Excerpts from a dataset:
[Start of Attachment]

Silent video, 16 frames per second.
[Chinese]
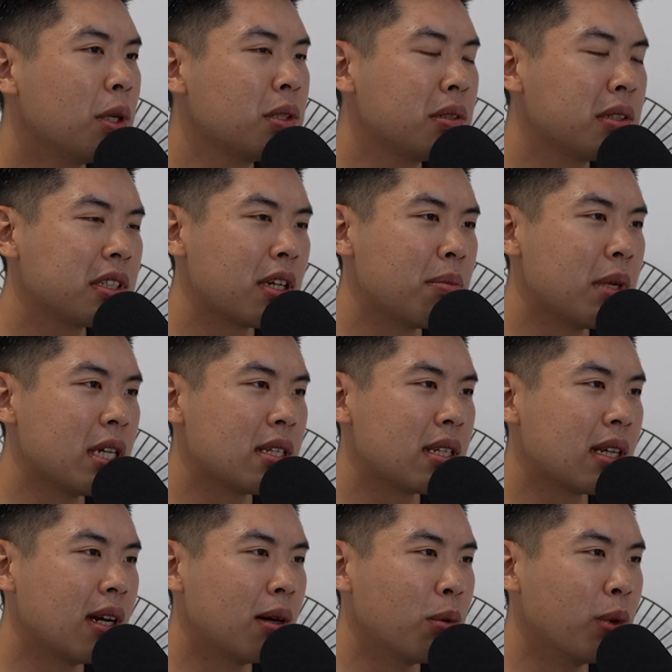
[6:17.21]
某种层面
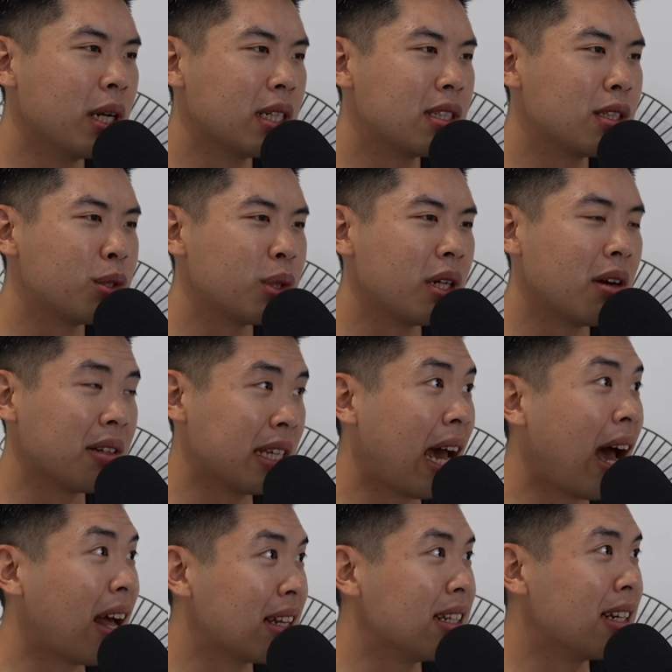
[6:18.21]
上，我也是需要
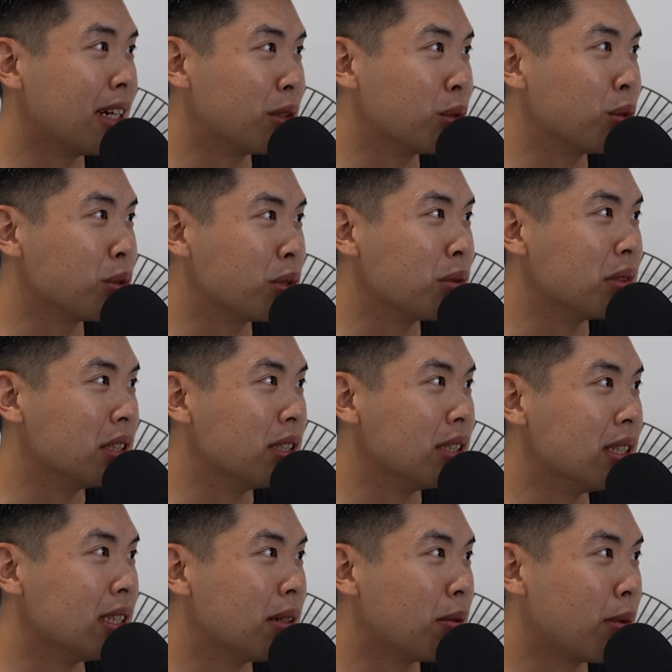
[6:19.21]
压力来督促自
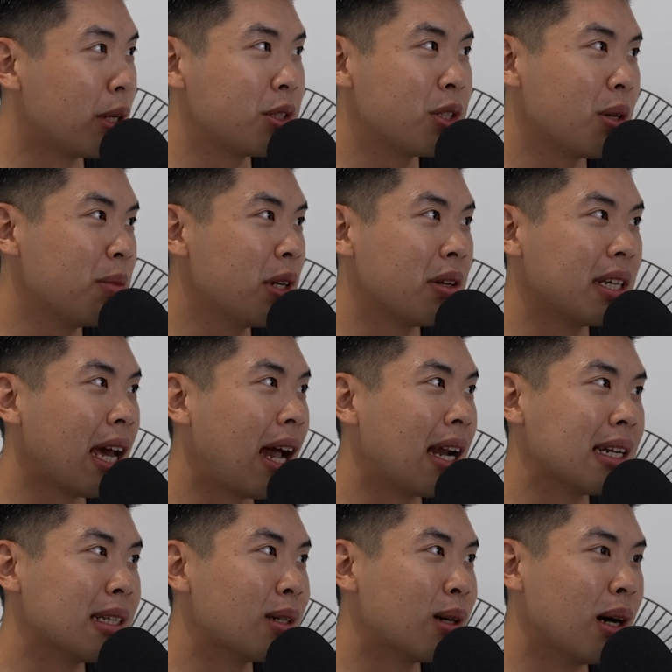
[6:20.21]
己。完全没有压
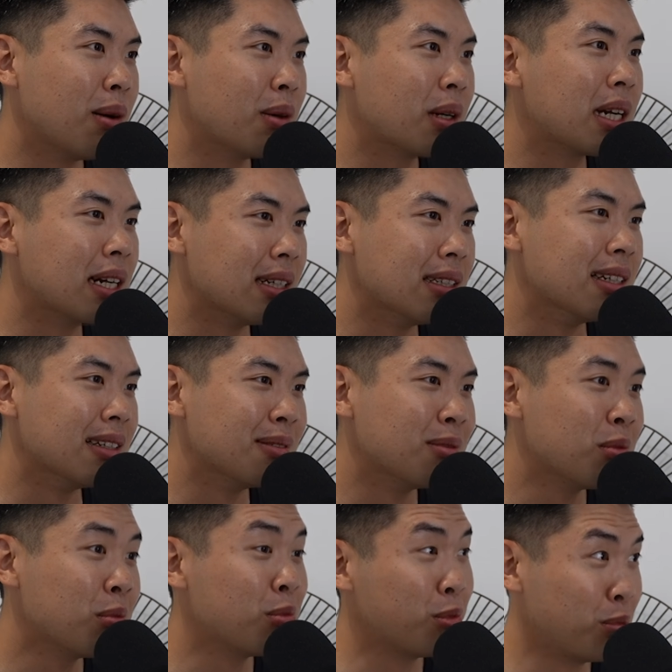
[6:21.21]
力的话，我可能
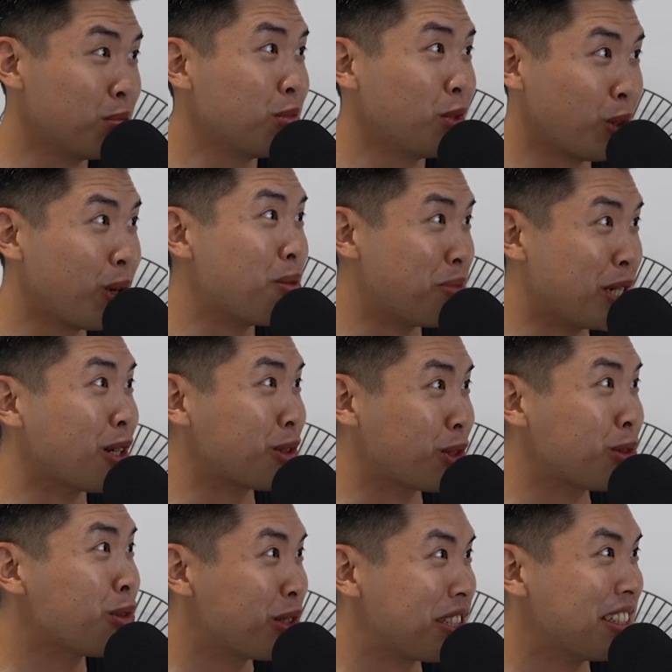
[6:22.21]
会比较
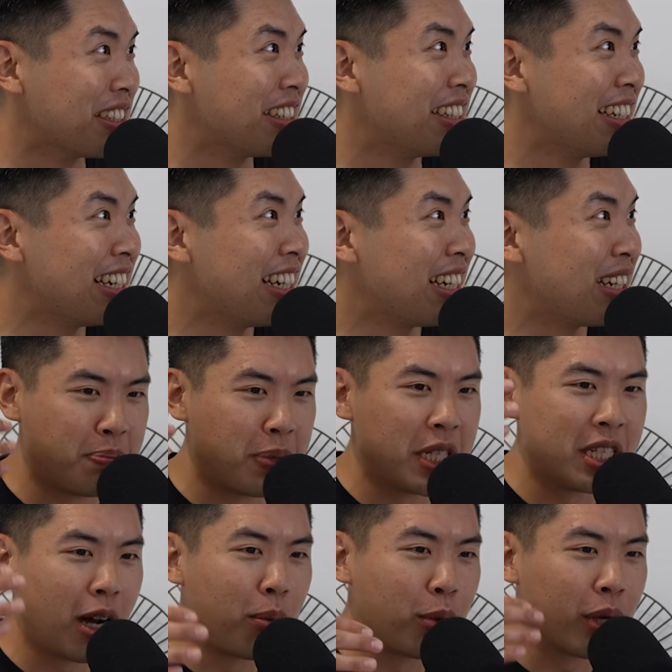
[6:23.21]
舒适，比
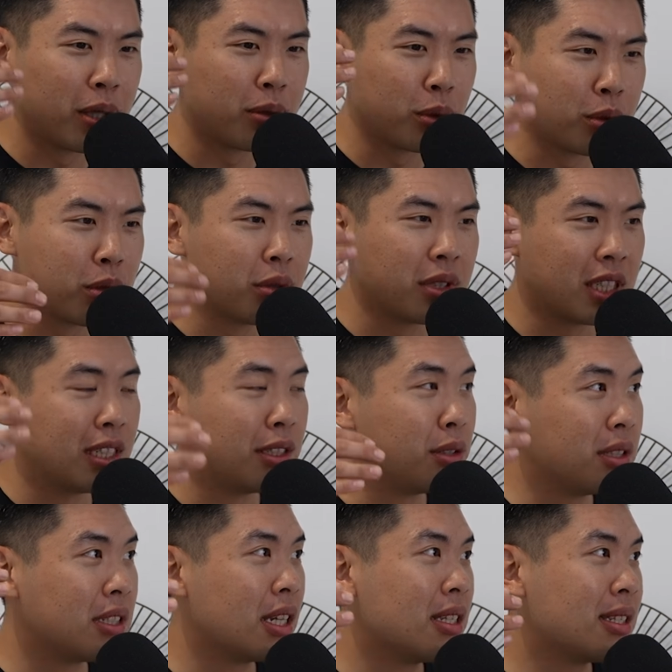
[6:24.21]
较不会督促自己
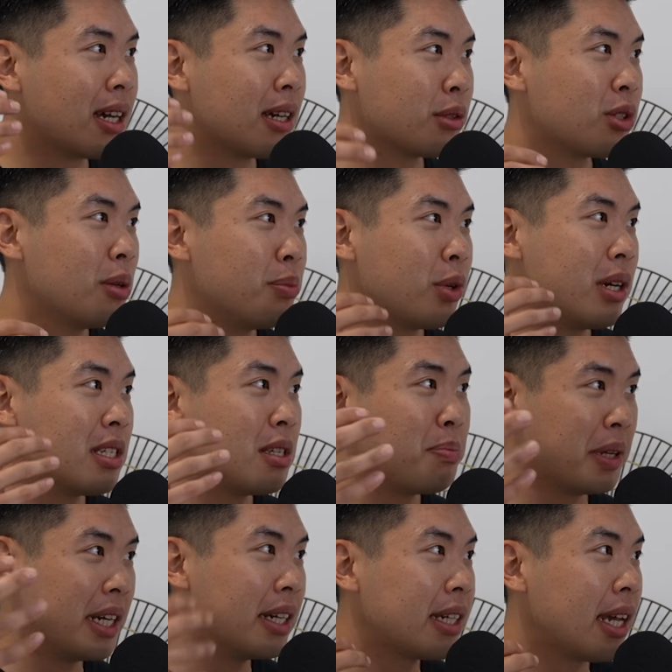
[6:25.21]
去成长。所以不管是
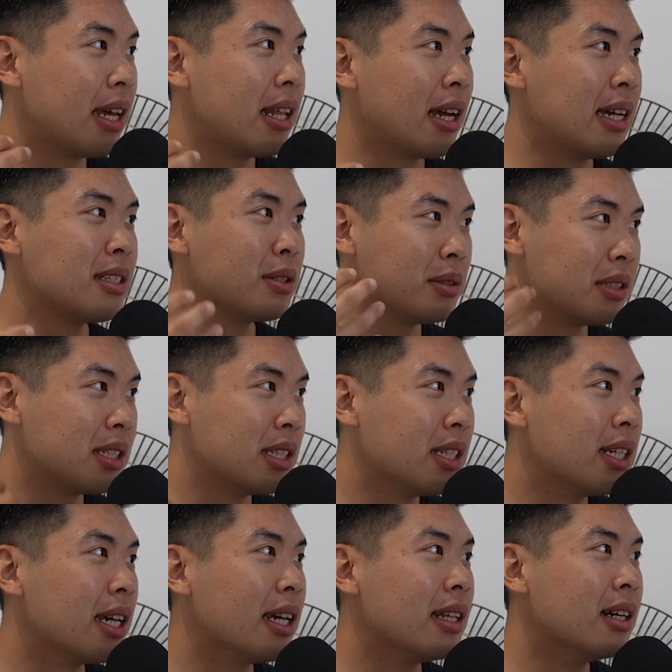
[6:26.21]
别人给的，还是我自
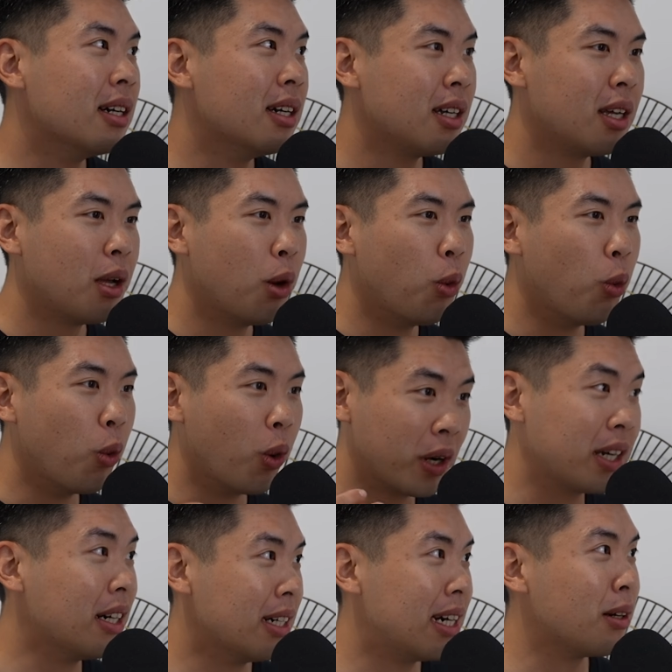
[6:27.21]
己给的。我
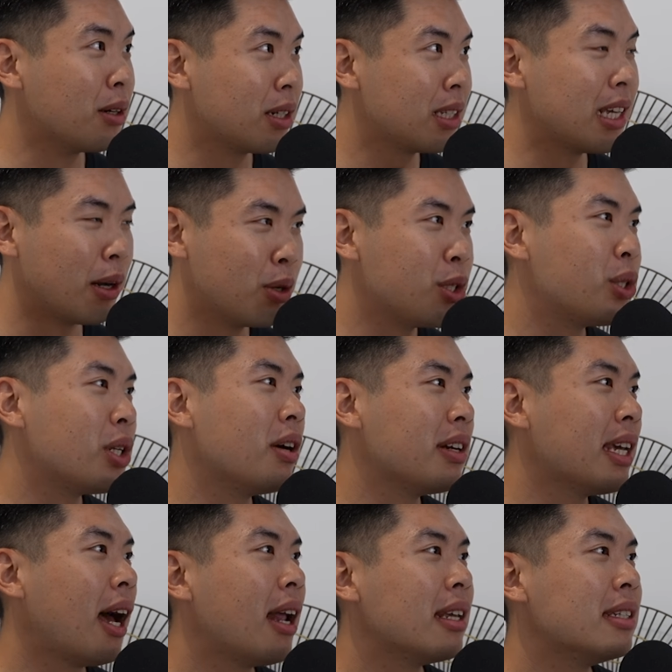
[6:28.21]
个人也会需要
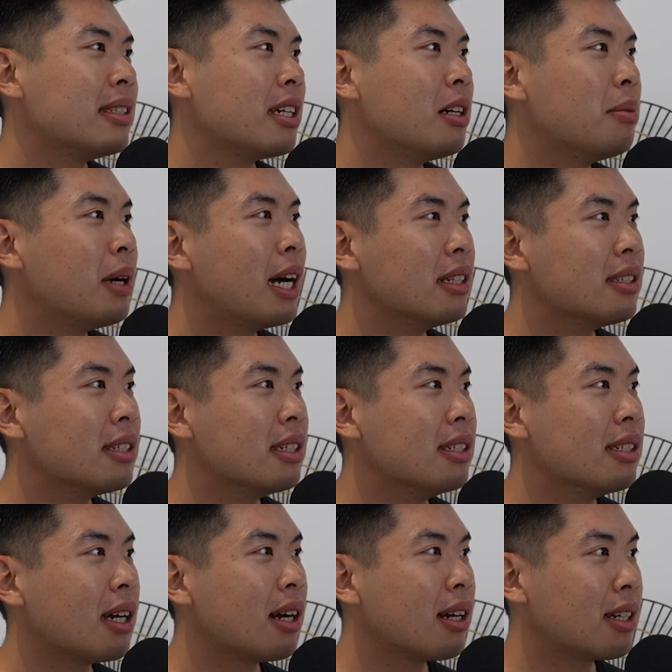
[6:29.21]
压力才有办法成
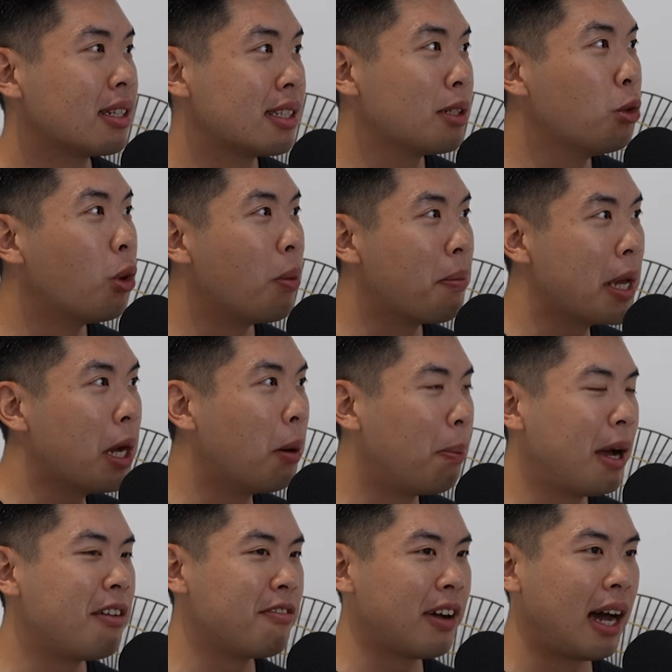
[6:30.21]
长，可是我没有
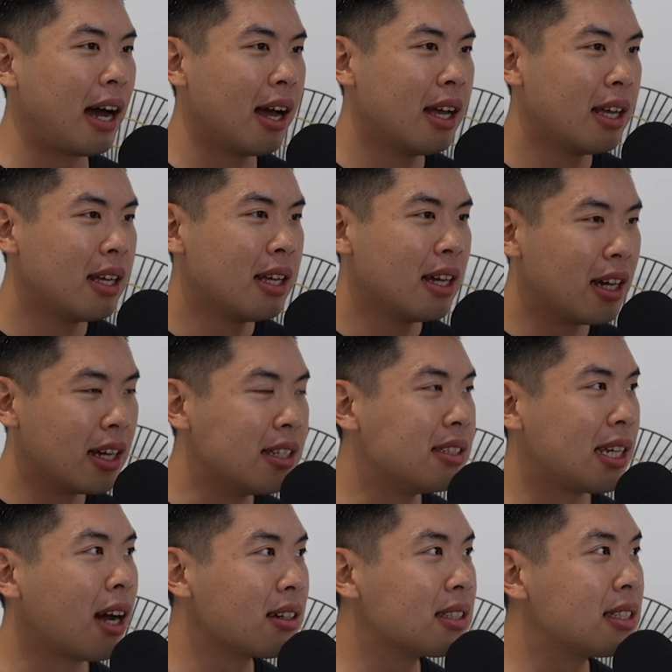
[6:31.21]
办法很
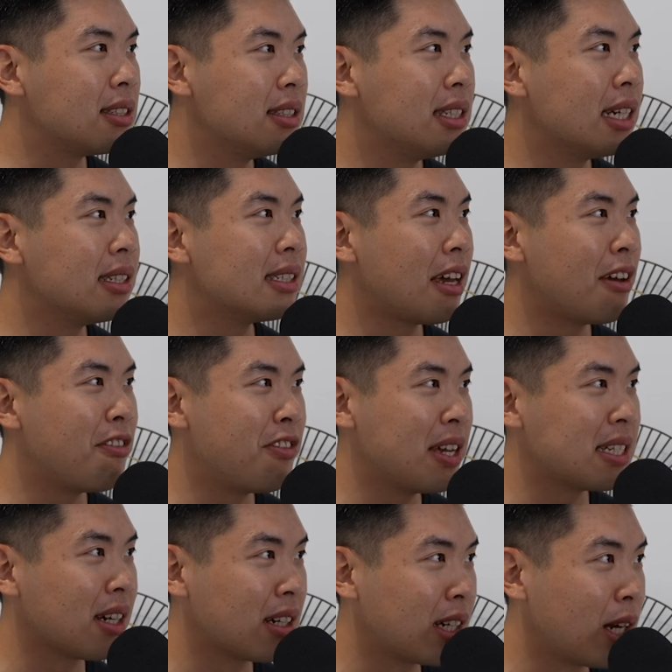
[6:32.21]
长时间在
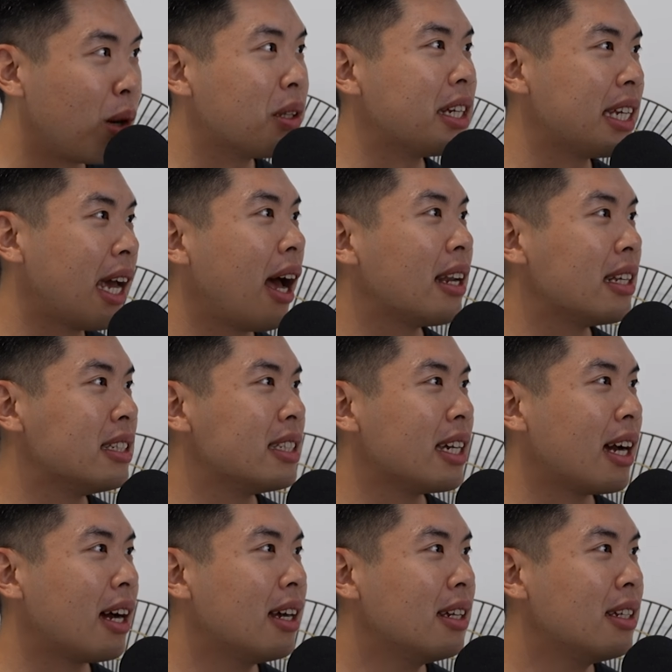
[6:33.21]
非常高的压力
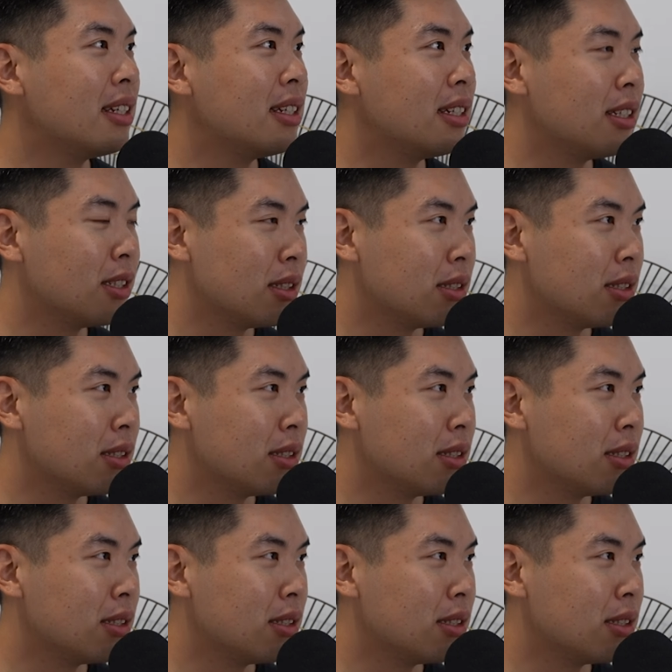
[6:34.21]
下是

[End of Attachment]

Pictures aside, write out all of the records exactly.

Silent video, 16 frames per second.
[Chinese]
[6:17.21]
某种层面
[6:18.21]
上，我也是需要
[6:19.21]
压力来督促自
[6:20.21]
己。完全没有压
[6:21.21]
力的话，我可能
[6:22.21]
会比较
[6:23.21]
舒适，比
[6:24.21]
较不会督促自己
[6:25.21]
去成长。所以不管是
[6:26.21]
别人给的，还是我自
[6:27.21]
己给的。我
[6:28.21]
个人也会需要
[6:29.21]
压力才有办法成
[6:30.21]
长，可是我没有
[6:31.21]
办法很
[6:32.21]
长时间在
[6:33.21]
非常高的压力
[6:34.21]
下是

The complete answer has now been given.